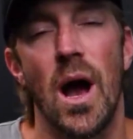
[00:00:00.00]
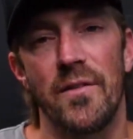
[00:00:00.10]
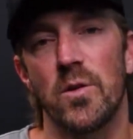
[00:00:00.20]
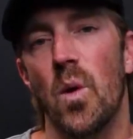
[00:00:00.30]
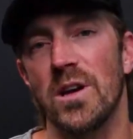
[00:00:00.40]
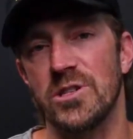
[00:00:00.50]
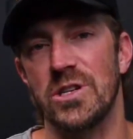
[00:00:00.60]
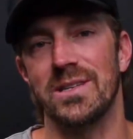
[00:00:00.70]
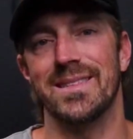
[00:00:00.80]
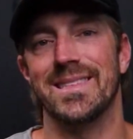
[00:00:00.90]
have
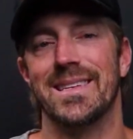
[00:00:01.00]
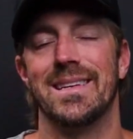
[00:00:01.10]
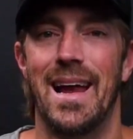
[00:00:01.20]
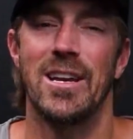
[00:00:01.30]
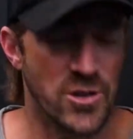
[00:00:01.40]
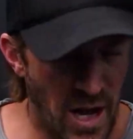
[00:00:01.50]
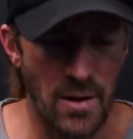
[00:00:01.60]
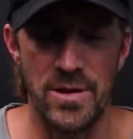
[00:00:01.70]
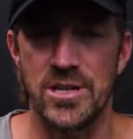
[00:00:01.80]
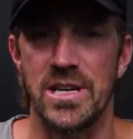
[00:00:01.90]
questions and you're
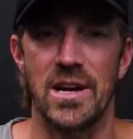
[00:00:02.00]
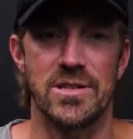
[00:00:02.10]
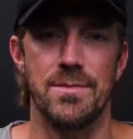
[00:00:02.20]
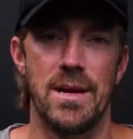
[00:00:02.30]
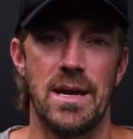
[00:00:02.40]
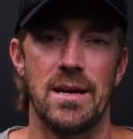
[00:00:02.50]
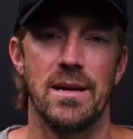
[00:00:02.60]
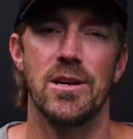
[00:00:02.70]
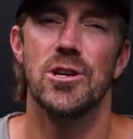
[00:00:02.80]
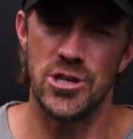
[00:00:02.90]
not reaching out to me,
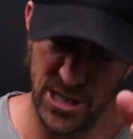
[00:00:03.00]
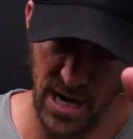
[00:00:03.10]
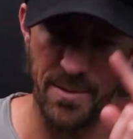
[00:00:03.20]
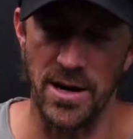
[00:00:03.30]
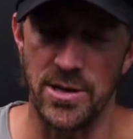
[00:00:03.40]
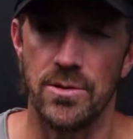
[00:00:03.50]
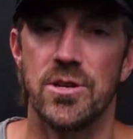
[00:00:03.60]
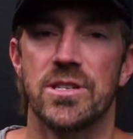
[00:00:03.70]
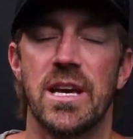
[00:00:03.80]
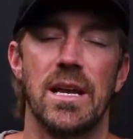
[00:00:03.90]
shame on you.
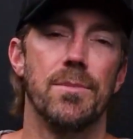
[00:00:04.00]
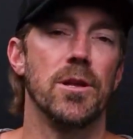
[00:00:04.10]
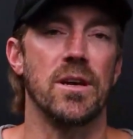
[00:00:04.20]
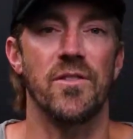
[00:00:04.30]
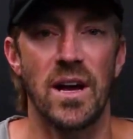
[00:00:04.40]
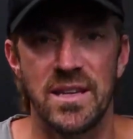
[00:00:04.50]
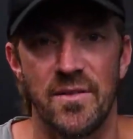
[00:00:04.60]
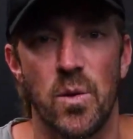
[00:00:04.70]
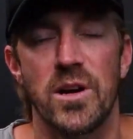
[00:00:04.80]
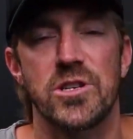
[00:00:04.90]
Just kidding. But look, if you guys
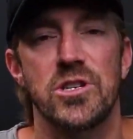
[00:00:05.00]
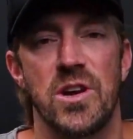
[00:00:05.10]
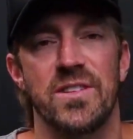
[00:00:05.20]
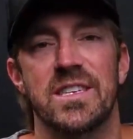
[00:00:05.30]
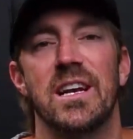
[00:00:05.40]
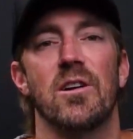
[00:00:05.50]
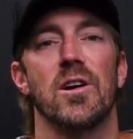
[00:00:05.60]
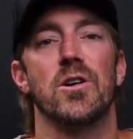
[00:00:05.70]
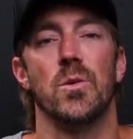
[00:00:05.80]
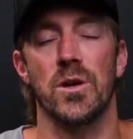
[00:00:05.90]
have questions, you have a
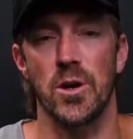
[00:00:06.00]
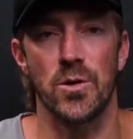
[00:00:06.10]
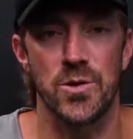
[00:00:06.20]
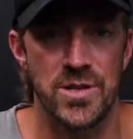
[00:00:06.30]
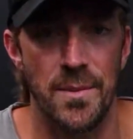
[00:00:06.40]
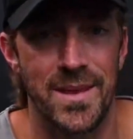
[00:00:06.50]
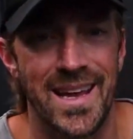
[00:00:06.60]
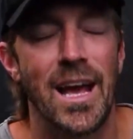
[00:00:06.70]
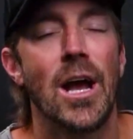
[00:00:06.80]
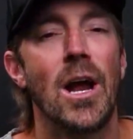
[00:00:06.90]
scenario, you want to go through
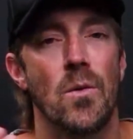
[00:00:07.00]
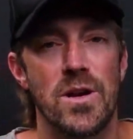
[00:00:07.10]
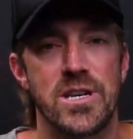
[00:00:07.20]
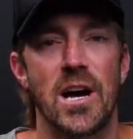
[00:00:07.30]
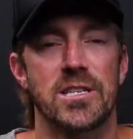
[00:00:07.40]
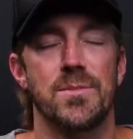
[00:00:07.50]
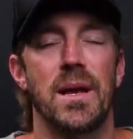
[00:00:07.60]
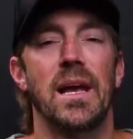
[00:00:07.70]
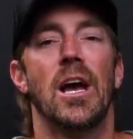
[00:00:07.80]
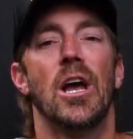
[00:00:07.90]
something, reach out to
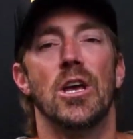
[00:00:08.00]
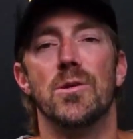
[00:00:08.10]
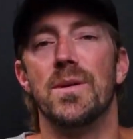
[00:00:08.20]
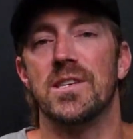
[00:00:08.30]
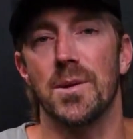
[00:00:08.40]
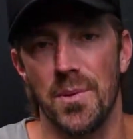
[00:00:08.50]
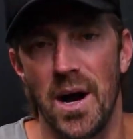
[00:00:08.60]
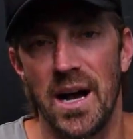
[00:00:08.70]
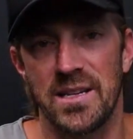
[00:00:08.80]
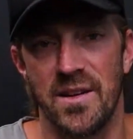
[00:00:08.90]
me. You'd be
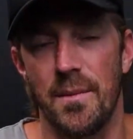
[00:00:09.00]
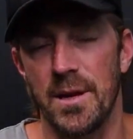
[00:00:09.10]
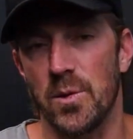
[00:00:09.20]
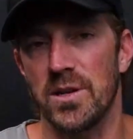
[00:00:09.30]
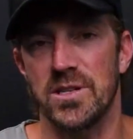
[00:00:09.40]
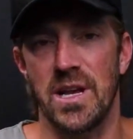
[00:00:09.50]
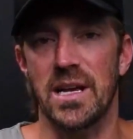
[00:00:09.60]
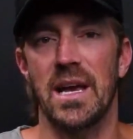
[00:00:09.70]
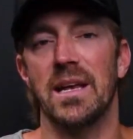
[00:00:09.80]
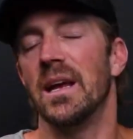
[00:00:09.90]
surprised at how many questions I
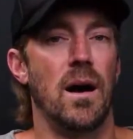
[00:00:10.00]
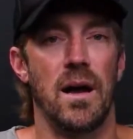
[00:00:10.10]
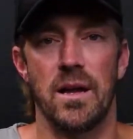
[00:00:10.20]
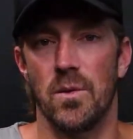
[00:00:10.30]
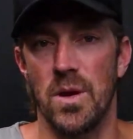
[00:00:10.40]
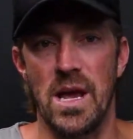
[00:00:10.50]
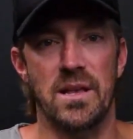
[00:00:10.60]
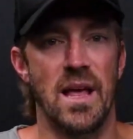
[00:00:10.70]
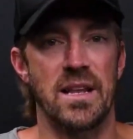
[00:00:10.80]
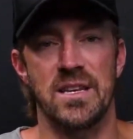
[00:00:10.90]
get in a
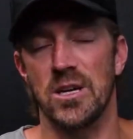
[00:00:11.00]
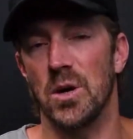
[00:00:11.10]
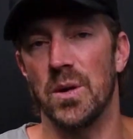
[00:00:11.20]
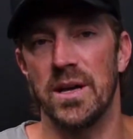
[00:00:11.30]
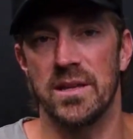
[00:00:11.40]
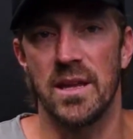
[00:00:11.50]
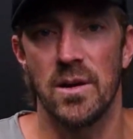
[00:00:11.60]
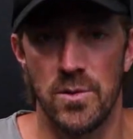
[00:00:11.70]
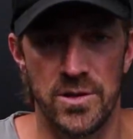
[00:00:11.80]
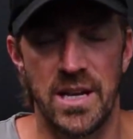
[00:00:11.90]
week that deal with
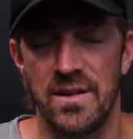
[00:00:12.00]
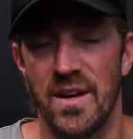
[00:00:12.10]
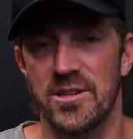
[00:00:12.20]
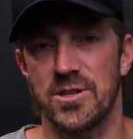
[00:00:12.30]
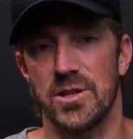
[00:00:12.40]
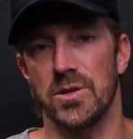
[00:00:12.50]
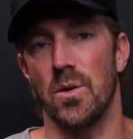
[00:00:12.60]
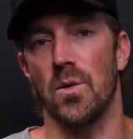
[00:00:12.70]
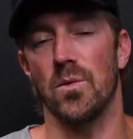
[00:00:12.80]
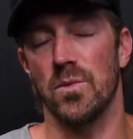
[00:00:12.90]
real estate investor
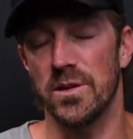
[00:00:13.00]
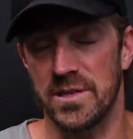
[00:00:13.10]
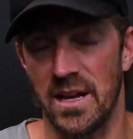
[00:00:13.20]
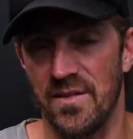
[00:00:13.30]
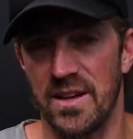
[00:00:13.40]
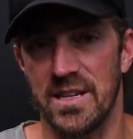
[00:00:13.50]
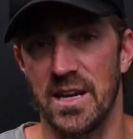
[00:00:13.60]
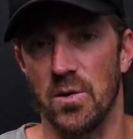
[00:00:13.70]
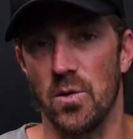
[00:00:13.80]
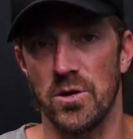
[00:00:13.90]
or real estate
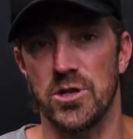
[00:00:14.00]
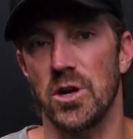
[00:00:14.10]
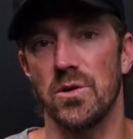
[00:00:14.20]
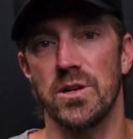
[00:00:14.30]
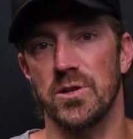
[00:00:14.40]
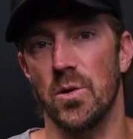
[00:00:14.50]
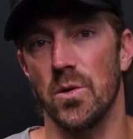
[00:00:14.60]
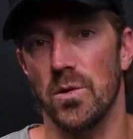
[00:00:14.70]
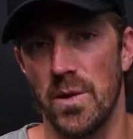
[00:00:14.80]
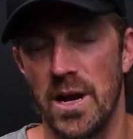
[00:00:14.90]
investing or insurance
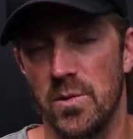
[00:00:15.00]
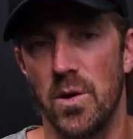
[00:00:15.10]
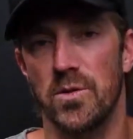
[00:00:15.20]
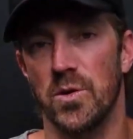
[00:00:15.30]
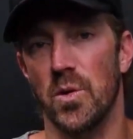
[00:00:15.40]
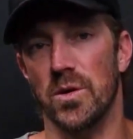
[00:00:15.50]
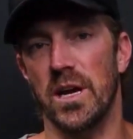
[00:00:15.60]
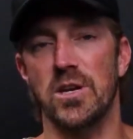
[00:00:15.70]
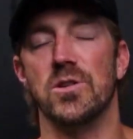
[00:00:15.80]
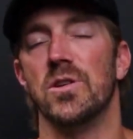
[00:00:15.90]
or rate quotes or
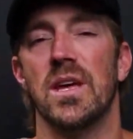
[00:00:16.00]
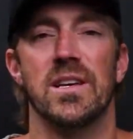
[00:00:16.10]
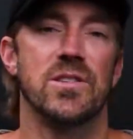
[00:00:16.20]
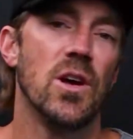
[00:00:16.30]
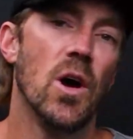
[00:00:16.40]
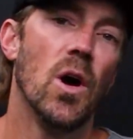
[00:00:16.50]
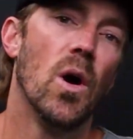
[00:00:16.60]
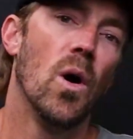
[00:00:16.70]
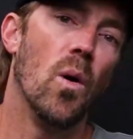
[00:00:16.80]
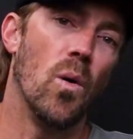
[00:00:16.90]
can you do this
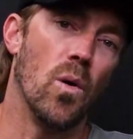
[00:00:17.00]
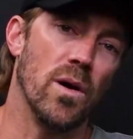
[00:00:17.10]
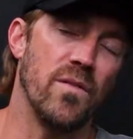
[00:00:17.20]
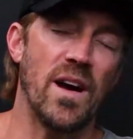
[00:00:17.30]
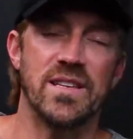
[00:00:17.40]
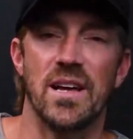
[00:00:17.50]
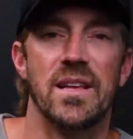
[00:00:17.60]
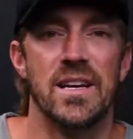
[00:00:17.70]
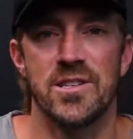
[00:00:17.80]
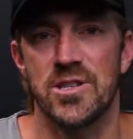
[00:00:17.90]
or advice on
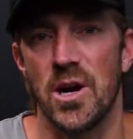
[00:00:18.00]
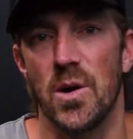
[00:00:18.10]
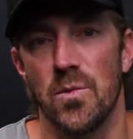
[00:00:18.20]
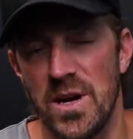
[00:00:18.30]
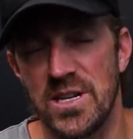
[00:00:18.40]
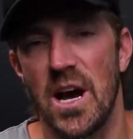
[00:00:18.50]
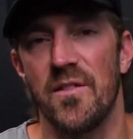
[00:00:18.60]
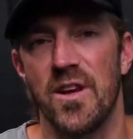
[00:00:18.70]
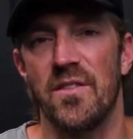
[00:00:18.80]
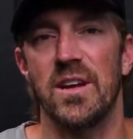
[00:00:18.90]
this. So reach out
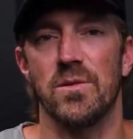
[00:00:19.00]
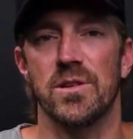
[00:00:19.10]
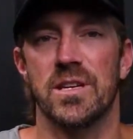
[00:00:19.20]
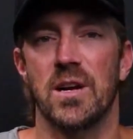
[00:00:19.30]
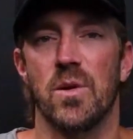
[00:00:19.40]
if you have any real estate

*Work request*
Return the material from above in full, exactly as written, with the pictures omitted.

*Reply to the task*
[00:00:00.00]
[00:00:00.10]
[00:00:00.20]
[00:00:00.30]
[00:00:00.40]
[00:00:00.50]
[00:00:00.60]
[00:00:00.70]
[00:00:00.80]
[00:00:00.90]
have
[00:00:01.00]
[00:00:01.10]
[00:00:01.20]
[00:00:01.30]
[00:00:01.40]
[00:00:01.50]
[00:00:01.60]
[00:00:01.70]
[00:00:01.80]
[00:00:01.90]
questions and you're
[00:00:02.00]
[00:00:02.10]
[00:00:02.20]
[00:00:02.30]
[00:00:02.40]
[00:00:02.50]
[00:00:02.60]
[00:00:02.70]
[00:00:02.80]
[00:00:02.90]
not reaching out to me,
[00:00:03.00]
[00:00:03.10]
[00:00:03.20]
[00:00:03.30]
[00:00:03.40]
[00:00:03.50]
[00:00:03.60]
[00:00:03.70]
[00:00:03.80]
[00:00:03.90]
shame on you.
[00:00:04.00]
[00:00:04.10]
[00:00:04.20]
[00:00:04.30]
[00:00:04.40]
[00:00:04.50]
[00:00:04.60]
[00:00:04.70]
[00:00:04.80]
[00:00:04.90]
Just kidding. But look, if you guys
[00:00:05.00]
[00:00:05.10]
[00:00:05.20]
[00:00:05.30]
[00:00:05.40]
[00:00:05.50]
[00:00:05.60]
[00:00:05.70]
[00:00:05.80]
[00:00:05.90]
have questions, you have a
[00:00:06.00]
[00:00:06.10]
[00:00:06.20]
[00:00:06.30]
[00:00:06.40]
[00:00:06.50]
[00:00:06.60]
[00:00:06.70]
[00:00:06.80]
[00:00:06.90]
scenario, you want to go through
[00:00:07.00]
[00:00:07.10]
[00:00:07.20]
[00:00:07.30]
[00:00:07.40]
[00:00:07.50]
[00:00:07.60]
[00:00:07.70]
[00:00:07.80]
[00:00:07.90]
something, reach out to
[00:00:08.00]
[00:00:08.10]
[00:00:08.20]
[00:00:08.30]
[00:00:08.40]
[00:00:08.50]
[00:00:08.60]
[00:00:08.70]
[00:00:08.80]
[00:00:08.90]
me. You'd be
[00:00:09.00]
[00:00:09.10]
[00:00:09.20]
[00:00:09.30]
[00:00:09.40]
[00:00:09.50]
[00:00:09.60]
[00:00:09.70]
[00:00:09.80]
[00:00:09.90]
surprised at how many questions I
[00:00:10.00]
[00:00:10.10]
[00:00:10.20]
[00:00:10.30]
[00:00:10.40]
[00:00:10.50]
[00:00:10.60]
[00:00:10.70]
[00:00:10.80]
[00:00:10.90]
get in a
[00:00:11.00]
[00:00:11.10]
[00:00:11.20]
[00:00:11.30]
[00:00:11.40]
[00:00:11.50]
[00:00:11.60]
[00:00:11.70]
[00:00:11.80]
[00:00:11.90]
week that deal with
[00:00:12.00]
[00:00:12.10]
[00:00:12.20]
[00:00:12.30]
[00:00:12.40]
[00:00:12.50]
[00:00:12.60]
[00:00:12.70]
[00:00:12.80]
[00:00:12.90]
real estate investor
[00:00:13.00]
[00:00:13.10]
[00:00:13.20]
[00:00:13.30]
[00:00:13.40]
[00:00:13.50]
[00:00:13.60]
[00:00:13.70]
[00:00:13.80]
[00:00:13.90]
or real estate
[00:00:14.00]
[00:00:14.10]
[00:00:14.20]
[00:00:14.30]
[00:00:14.40]
[00:00:14.50]
[00:00:14.60]
[00:00:14.70]
[00:00:14.80]
[00:00:14.90]
investing or insurance
[00:00:15.00]
[00:00:15.10]
[00:00:15.20]
[00:00:15.30]
[00:00:15.40]
[00:00:15.50]
[00:00:15.60]
[00:00:15.70]
[00:00:15.80]
[00:00:15.90]
or rate quotes or
[00:00:16.00]
[00:00:16.10]
[00:00:16.20]
[00:00:16.30]
[00:00:16.40]
[00:00:16.50]
[00:00:16.60]
[00:00:16.70]
[00:00:16.80]
[00:00:16.90]
can you do this
[00:00:17.00]
[00:00:17.10]
[00:00:17.20]
[00:00:17.30]
[00:00:17.40]
[00:00:17.50]
[00:00:17.60]
[00:00:17.70]
[00:00:17.80]
[00:00:17.90]
or advice on
[00:00:18.00]
[00:00:18.10]
[00:00:18.20]
[00:00:18.30]
[00:00:18.40]
[00:00:18.50]
[00:00:18.60]
[00:00:18.70]
[00:00:18.80]
[00:00:18.90]
this. So reach out
[00:00:19.00]
[00:00:19.10]
[00:00:19.20]
[00:00:19.30]
[00:00:19.40]
if you have any real estate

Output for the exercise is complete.